Living the Dream.





Sunday, July 24, 2011

re: "US Policy and the Middle East"

Dr. Jerry Pournelle at Chaos Manor ("The Original Blog*") had a recap of some Israeli-Palestianian issues.


Money quote(s):



"Any border between Israel and Palestine is going to be imposed, not "mutually agreed". If Obama does not know know this -- and it's very difficult to believe that he does not -- Secretary Clinton and the Foreign Service certainly do, as does most of Capitol Hill. There is not going to be any mutually agreed border between Palestine and Israel. There is not going to be any contiguous Palestinian state that unites Gaza and the West Bank. (The Camp David Accord proposal included an elevated railway and an elevated freeway between Gaza and Judea.) Israel is not going to give up the settlements, the Golan Heights, or the fortifications in the Jordan River Valley, nor will the IDF give up unmonitored and unrestricted access to the Jordan Valley. Israel does not have the resources to force the settlers to leave the West Bank.
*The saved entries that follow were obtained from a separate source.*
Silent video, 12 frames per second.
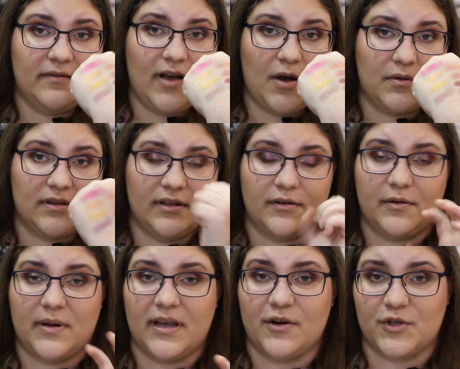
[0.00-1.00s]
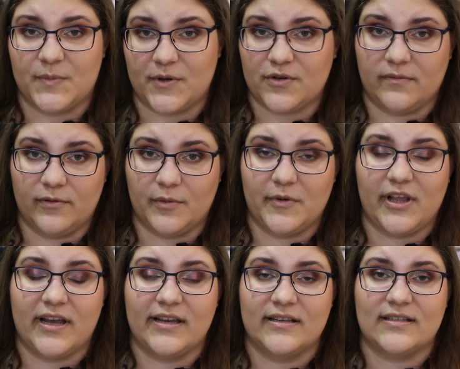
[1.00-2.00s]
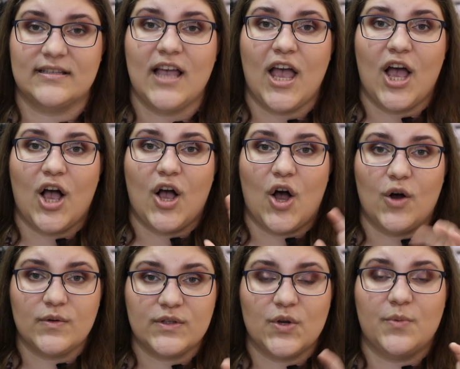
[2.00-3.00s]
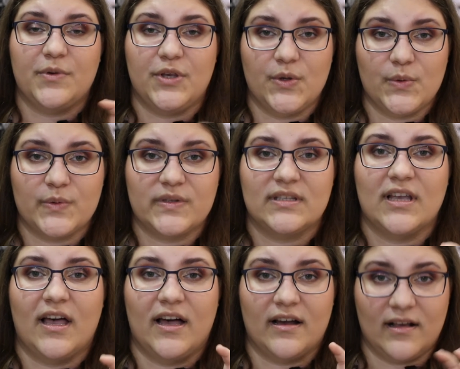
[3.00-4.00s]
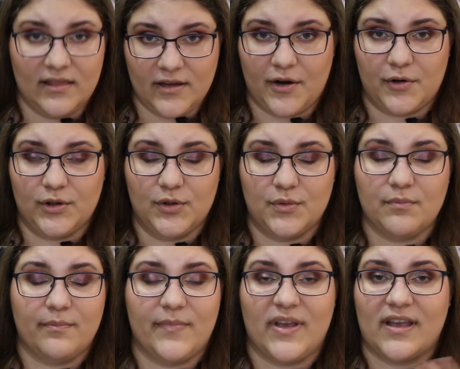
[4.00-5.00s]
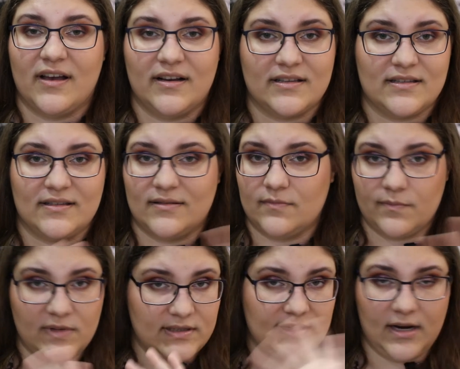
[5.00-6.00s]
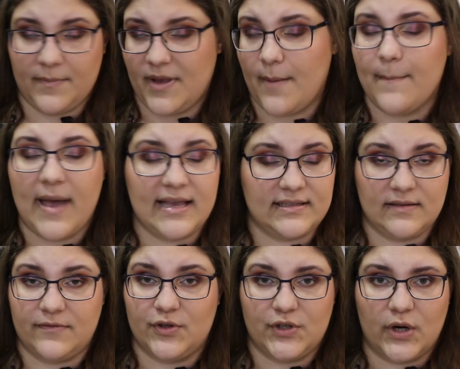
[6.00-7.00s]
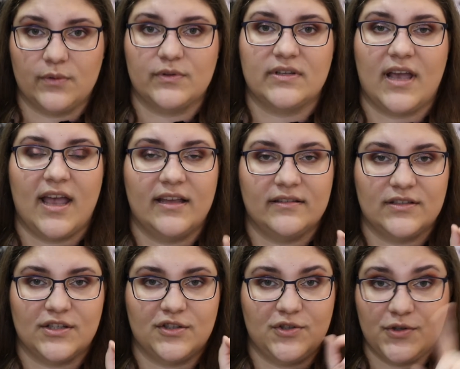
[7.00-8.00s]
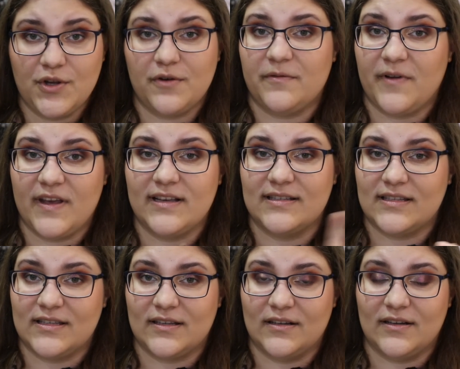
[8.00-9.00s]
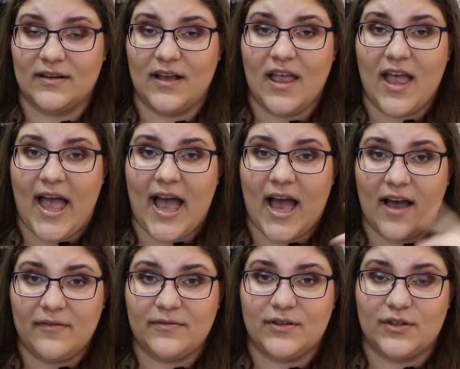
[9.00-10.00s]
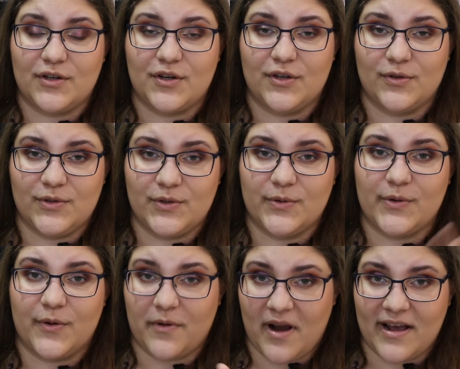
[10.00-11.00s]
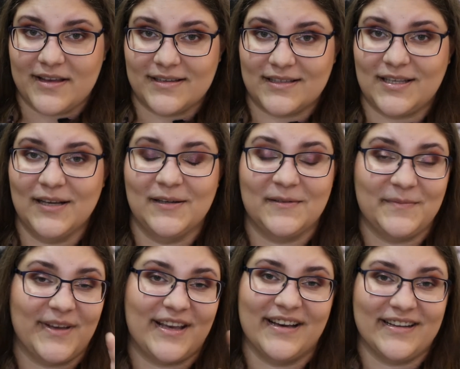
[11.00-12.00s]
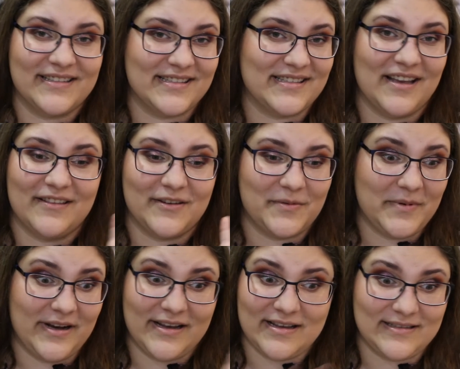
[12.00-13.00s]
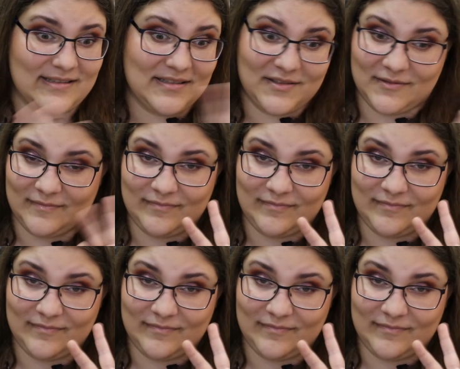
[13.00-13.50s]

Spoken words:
how glittery her special formula is. Also use a glitter glue because it's gonna be a mess if you don't. And do your face after you do your eyes because otherwise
The IDF won't do it; the experience in Gaza was too traumatic. Nor could any Israeli government survive an hour after Palestinian police began forcibly removing Jewish settlers from homes around Bethlehem or in Samaria.

This is reality; but assume that somehow it happened and there were "mutually agreed swaps" leading to some kind of border: there remains the question of the refugees who claim a right of return. After the 1948 war, and again after the 1967 war, a number of Arabs fled Israel, in both cases at the encouragement of Arab governments. Most expected to return after the Arab victories. When those victories didn't materialize, they became refugees. How many is controversial, but a half million is a not unreasonable compromise. There are now more than a million who claim refugee status and a right of return to Israel. That includes the surviving original refugees and their lineal descendents including heirs to property to which they have a nearly indisputable title going back to the Turkish government that preceded the British League of Nations Mandate that created Trans-Jordan and Palestine. Some are Christians. I know some of these people. As one put it, "I know that the Germans did terrible things to those people, but I do not know why that gives them the right to my home." The home she describes is in the Jerusalem-Bethlehem corridor, and she grew up in it as a girl. Their family has always been Christian, and they claim descent from the original first generation baptized by the Apostles. Whatever the truth of that claim, they certainly owned that property under the Turks and under the British Mandate government, and it is certainly occupied by European born Jews whose title comes from the Israeli government. No compensation has ever been paid -- not that such compensation would be accepted. "It is not for sale. It has never been for sale."

That story can be multiplied by thousands. How many thousands is not clear. Some of the refugees are descendents of nomads of no fixed address -- much of Palestine in 1948 was undeveloped desert. Some have questionable origins or questionable titles to land in Israel. Discard all those of questionable status and there remain hundreds of thousands of genuine refugees displaced from land in pre-1967 Israel, and who claim a right of return. Add the the others whose status cannot be determined and the number climbs toward a million, perhaps more. While my friends have homes and jobs in Bethlehem (one is a physician married to another Palestinian who is legally resident in Jerusalem although he is not allowed to live there), most of those claiming refugee status live in poverty in refugee camps.

The Arab Israeli wars also produced tens to hundreds of thousands of Jewish refugees, who were forced out of Iraq, Syria, Jordan, Yemen, and other Arab lands. They fled to Israel, where they were absorbed into the Israeli economy and have long since ceased to have any kind of refugee status. That did not happen with the Arab refugees. They were put up in refugee camps and kept there. They were not absorbed into any Arab countries, and most of them remain stateless refugees" (Bold typeface added for emphasis. - CAA.)